The N.F.L. was urged “to immediately halt the use of any racially-based algorithms in the cognitive impairment evaluation until it can be determined, through a full independent review, that they do not have the effect of depriving Black players compensation they are owed,” the lawmakers wrote in their letter.
The members of Congress asked for answers to their questions no later than Oct. 2.
Last week, the N.F.L. said in a statement that the lawsuit was “entirely misguided” and that the settlement “always contemplated the use of recognized statistical techniques to account for demographic differences such as age, education and race.”
“The point of such adjustments — in contrast to the complaint’s claims — is to seek to ensure that individuals are treated fairly and compared against comparable groups.” Doctors, the league said, are not required to use any particular adjustments.
Still, the N.F.L. has appealed approved claims, arguing that doctors should have considered a player’s race when deciding whether he was eligible for a payout. For instance, the league challenged a payout to Najeh Davenport, a former running back, one of the two players who took legal action against the league last week.
But the settlement case’s special master, who rules on appeals, wrote in response to the N.F.L.’s appeal that “it is inappropriate to deny a claim solely because the clinician chose” not to use a player’s race when interpreting his test scores. The special master also cited medical experts who questioned the merits and fairness of using race when interpreting test scores.
“As using African-American-specific norms increases the rate of false negatives, there is a risk that some may be denied access to necessary benefits or compensation solely on the basis of race,” the special master wrote.
Davenport, who was joined in the lawsuit by Kevin Henry, who played eight years with the Pittsburgh Steelers, compared the use of race-based benchmarks to redlining, or the practice of denying applications of Black people seeking home loans or insurance.
“Do people think Black athletes are less than white athletes?” Davenport said. “Is that the consensus? Is that what people in the front office think?”
The senators, Wyden and Booker, are also questioning whether the racial benchmarks in the concussion settlement are consistent with other economic practices in which race is used against people of color.

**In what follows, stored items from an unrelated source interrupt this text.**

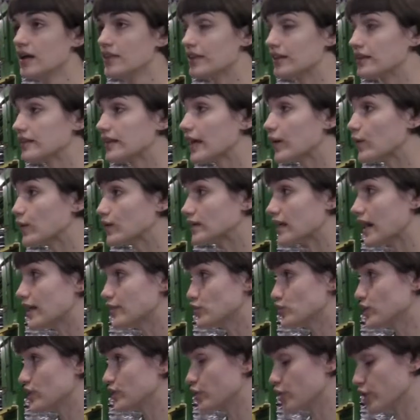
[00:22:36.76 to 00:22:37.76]
The liquid
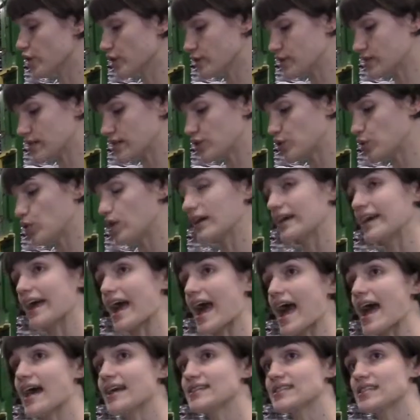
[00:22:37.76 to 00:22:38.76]
nitrogen turns into a
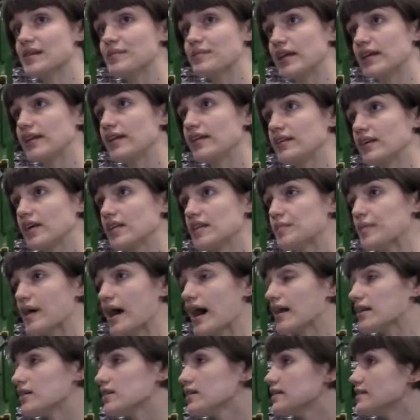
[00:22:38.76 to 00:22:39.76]
gas immediately in the
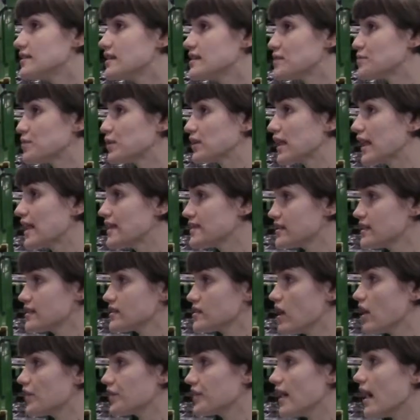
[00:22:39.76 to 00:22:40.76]
bottle and
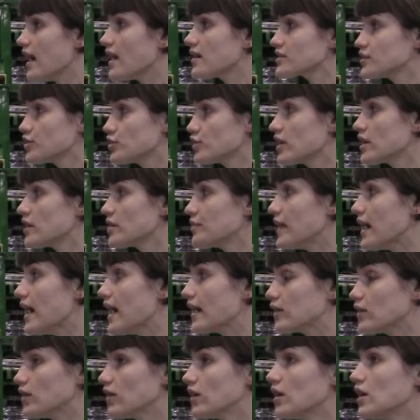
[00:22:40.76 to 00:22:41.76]
displaces all the oxygen in the
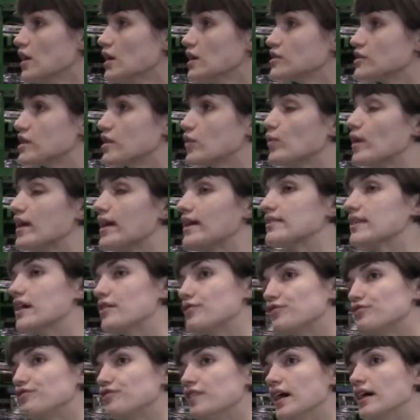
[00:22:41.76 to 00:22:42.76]
bottle so that we can
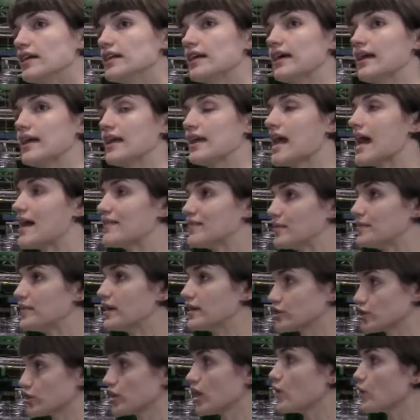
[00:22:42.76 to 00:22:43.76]
then fill it and have a
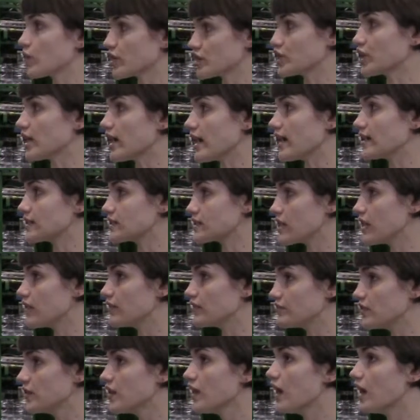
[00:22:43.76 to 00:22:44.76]
much lower chance
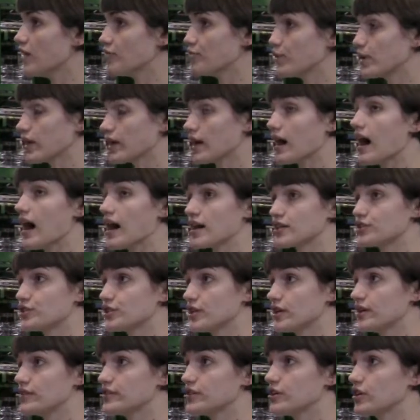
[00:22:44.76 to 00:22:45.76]
of putting
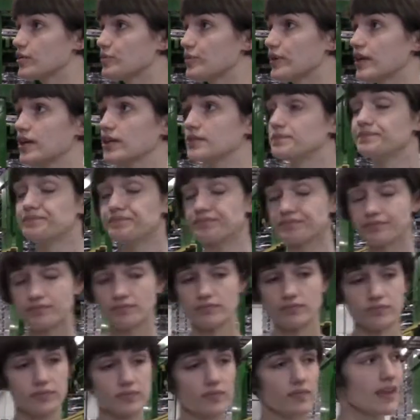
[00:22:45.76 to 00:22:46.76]
oxygen into your beer.
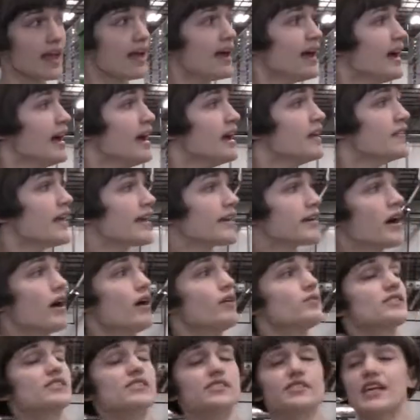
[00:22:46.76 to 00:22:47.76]
They
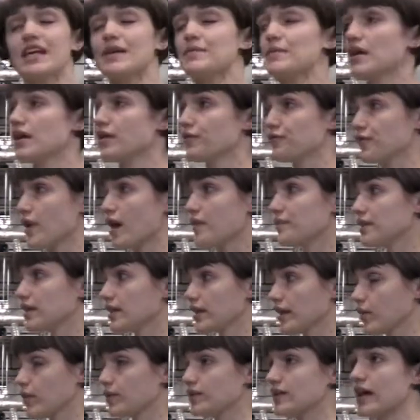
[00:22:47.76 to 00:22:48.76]
go steaming from
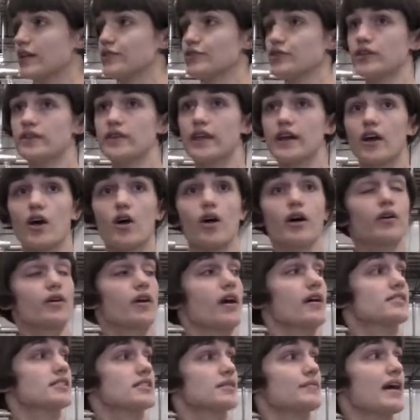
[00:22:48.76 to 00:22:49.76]
the liquid nitrogen, they go
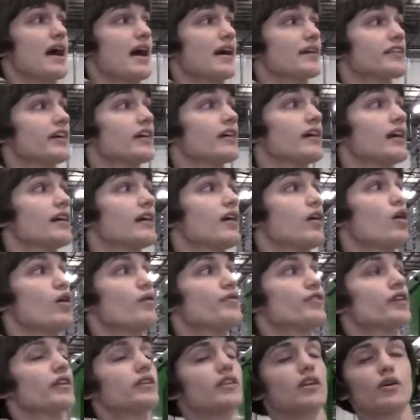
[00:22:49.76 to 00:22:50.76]
across the back there, and
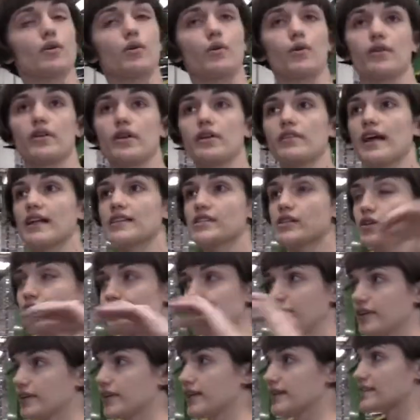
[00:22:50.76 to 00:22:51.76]
over in the corner, that's our
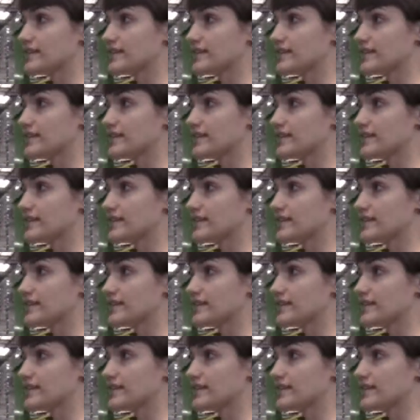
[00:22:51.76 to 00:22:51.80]
filling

The two senators and Clarke last year introduced the Algorithmic Accountability Act, which “requires companies to study and fix flawed computer algorithms that result in inaccurate, unfair, biased or discriminatory decisions impacting Americans.”

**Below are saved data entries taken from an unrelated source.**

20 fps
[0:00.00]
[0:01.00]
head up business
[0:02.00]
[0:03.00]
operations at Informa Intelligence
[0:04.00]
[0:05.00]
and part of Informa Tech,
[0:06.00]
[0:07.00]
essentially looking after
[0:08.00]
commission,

Algorithms, they wrote, help decide which job candidates will be interviewed, who will be targeted for or excluded from advertisements and the prices consumers pay for goods and shopping online.
The bill was referred to the Senate Commerce Committee, where no votes have been taken. There were 30 co-sponsors of the bill in the House of Representatives, where it was referred to the Energy and Commerce Committee.
The members of Congress noted that if the accusations of racial bias were true, they “would raise serious questions about the N.F.L.’s commitment to racial justice and compliance with the Federal law that mandates equal protection.”
They continued: “As the N.F.L., and this country, attempts to take steps to address racial injustice, the N.F.L. must make a concerted effort to evaluate the degree to which racial bias impacts these compensation determinations and move promptly to rectify it.”